Spermicidal contraceptives. Spermicidal contraceptives are a useful, complementary method of contraception, but they do not provide an adequate level of protection if used alone (unless fertility is already severely reduced). They are suitable for use in conjunction with barrier methods. Spermicidal contraceptives contain two components: a substance that destroys spermatozoa (spermicide) and a carrier, which itself may also have some inhibitory effect on the activity of spermatozoa.
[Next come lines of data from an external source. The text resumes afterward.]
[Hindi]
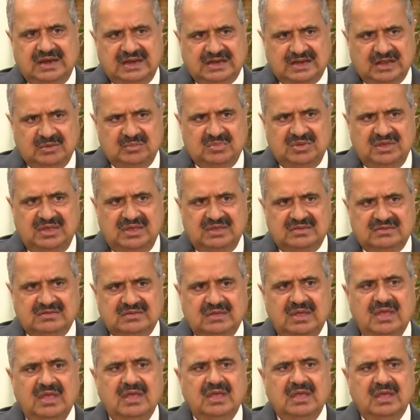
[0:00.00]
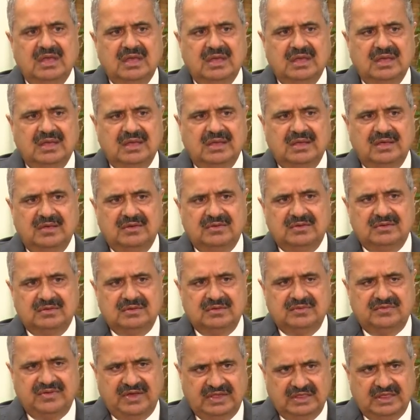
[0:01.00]
डेटाबेस
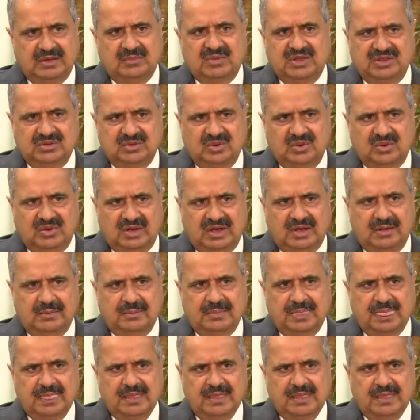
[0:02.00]
फ़ायदेमंद होगा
Products such as petroleum jelly, baby oil, and oil-based vaginal and rectal preparations are most likely to damage condoms and contraceptive diaphragms made from rubber latex, and thereby reduce their protective properties both in terms of barrier methods of contraception and as protection against sexually transmitted diseases.

Conclusion

Having considered all the main modern methods of contraception, one can see that their choice is quite wide and in each case an adequate choice can be made. The most reliable and convenient contraceptives currently remain oral hormonal agents. The ever-expanding use of such drugs will undoubtedly contribute to the preservation of women's health and the harmonization of family relationships.